そう言いながらも、結果は2位。ルマン/エストリルという新型コロナ禍以降のレースを優勝/2位で飾り、総合ランキングでは3位。それでも’17-’18シーズンにはチャンピオンを獲得している藤井氏にしてみれば「不甲斐ない」ということのようだ。

’19-’20世界耐久選手権(EWC) F.C.C. TSRホンダフランス 戦績

【#1 ボルドール24時間:リタイヤ】オイル漏れに雨量増加も重なり、約12時間もの長時間にわたり赤旗中断されるという異例のレース展開に。トップを走りながらも、エンジントラブルでリタイヤを喫した。(‘19/9/21~22)

【#2 セパン8時間:13位】セパンでは初開催のEWCだったが、決勝は激しい雨に見舞われてたびたび中断された。TSRはヤマハとトップ争いを演じたが、2度の転倒でポジションダウンしてしまった。(‘19/12/14)

【#3 ルマン24時間:優勝】新型CBR1000RR-Rでの参戦。108周目にトップに立つと、ピット作業も危なげなくこなし、残りの708周はトップの座を譲らない完勝を遂げた。TSRはルマン2勝目。(‘20年8月29~30日)

【#4 エストリル12時間:2位】タイトル獲得の可能性もあったレースだが、トップから24.5秒差の2位でチェッカー。
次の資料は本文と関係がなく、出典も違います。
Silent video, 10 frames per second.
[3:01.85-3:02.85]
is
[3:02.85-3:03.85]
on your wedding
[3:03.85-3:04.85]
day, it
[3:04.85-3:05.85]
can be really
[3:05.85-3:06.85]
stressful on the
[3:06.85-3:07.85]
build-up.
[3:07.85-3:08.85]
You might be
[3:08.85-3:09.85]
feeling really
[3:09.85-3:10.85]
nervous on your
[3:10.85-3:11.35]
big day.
シリーズポイントでは首位のスズキとわずか24点差で年間ランキングは3位となった。(‘20/9/26)

日本には日本の素晴らしさがある。だが、世界一をめざす戦いに日本流は通用しない

「僕はね、日本が大好きなんですよ。これだけ安全で平和で、みんな仲良く暮らしている国は、他にない。

でも、それじゃ世界を相手に戦えないんです。世界は違う。強引に鼻先をねじ込んで、『オレがオレが』ととにかく前に出る。壁を破るという気迫がないと、世界一にはなれない。
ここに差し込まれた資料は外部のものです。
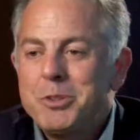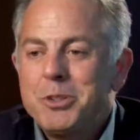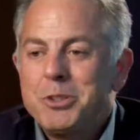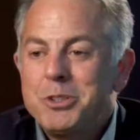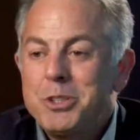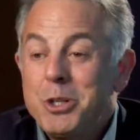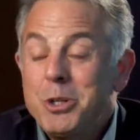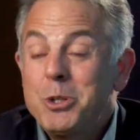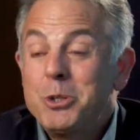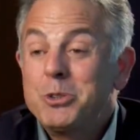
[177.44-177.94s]

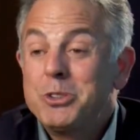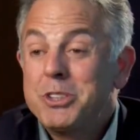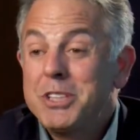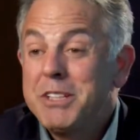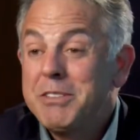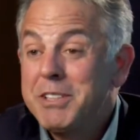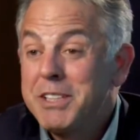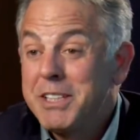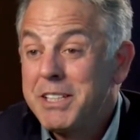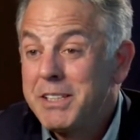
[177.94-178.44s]

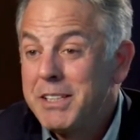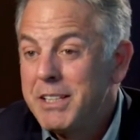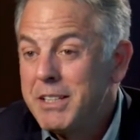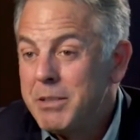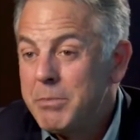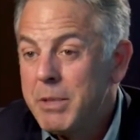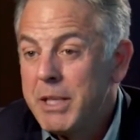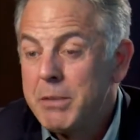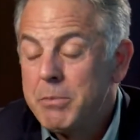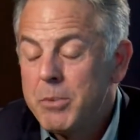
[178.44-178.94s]
Tobiasson
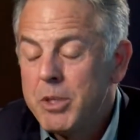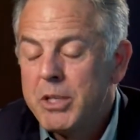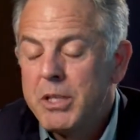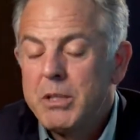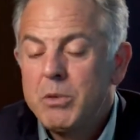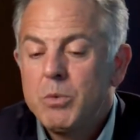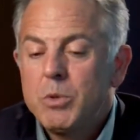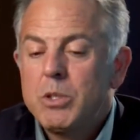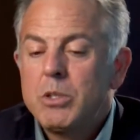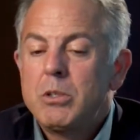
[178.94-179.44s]
describes a
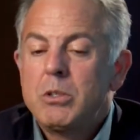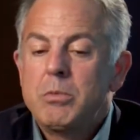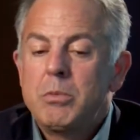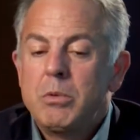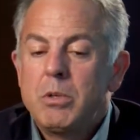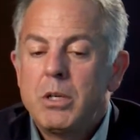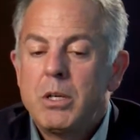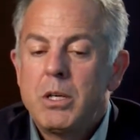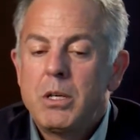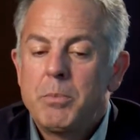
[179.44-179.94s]
lack of
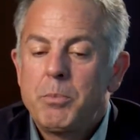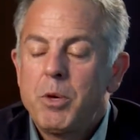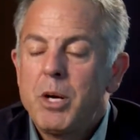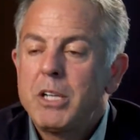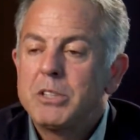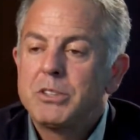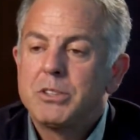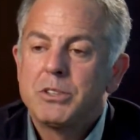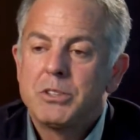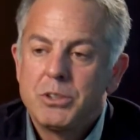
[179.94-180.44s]
action by
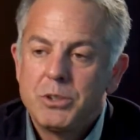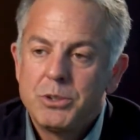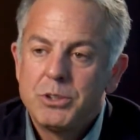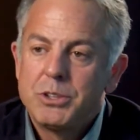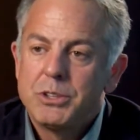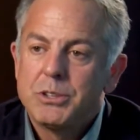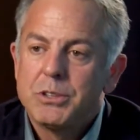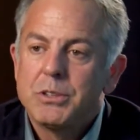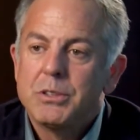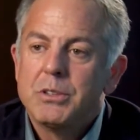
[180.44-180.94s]

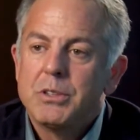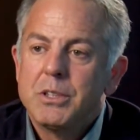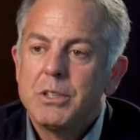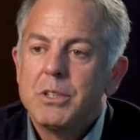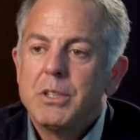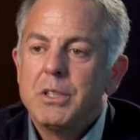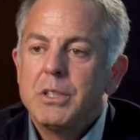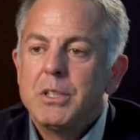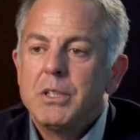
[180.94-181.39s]
Metro and says her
日本にはいい面がたくさんありますが、弱くなった部分もある。でも、まだまだやれると思う。もう一度できるはずなんですよ」

次季は、高橋裕紀選手を起用して2度目の世界タイトル獲得に挑む。

「裕紀を悪役にしたいんです(笑) 実力は十分にある。強引で、バイクをねじ伏せるようなライダーにしたい。そしてチャンピオンにして、日本からヒーローを生み出したいね」

レースへの情熱があふれる。「61歳だけどまだまだハナタレ」と軽やかに笑いながら、藤井氏は人生のトラクションをかけ続ける。

’21EWCトピックス:全日本ST1000初代王者・高橋裕紀がTSRで”世界の頂き”を狙う

’20シーズンの全日本ST1000で、自身4度目となる年間タイトルを獲得した高橋裕紀選手。モト2で優勝経験もある彼が、来季はTSRとジョイントしてEWCを戦うこととなった。「ライダー人生の中で、何としても世界一になりたいと願っていたところに、現実的な目標としてEWCに挑戦するチャンスをいただきました。自分の努力次第で十分に可能性はある。有言実行できるように精一杯頑張ります」と髙橋選手。藤井正和監督も「資質は十分すぎるほど。来年は裕紀とともにチャンピオンを獲って日本に帰ってきます」と力強くコメントした。

全日本ロードとアジア選手権でタイトルを獲得している髙橋選手。世界一の座に向けての挑戦が始まる。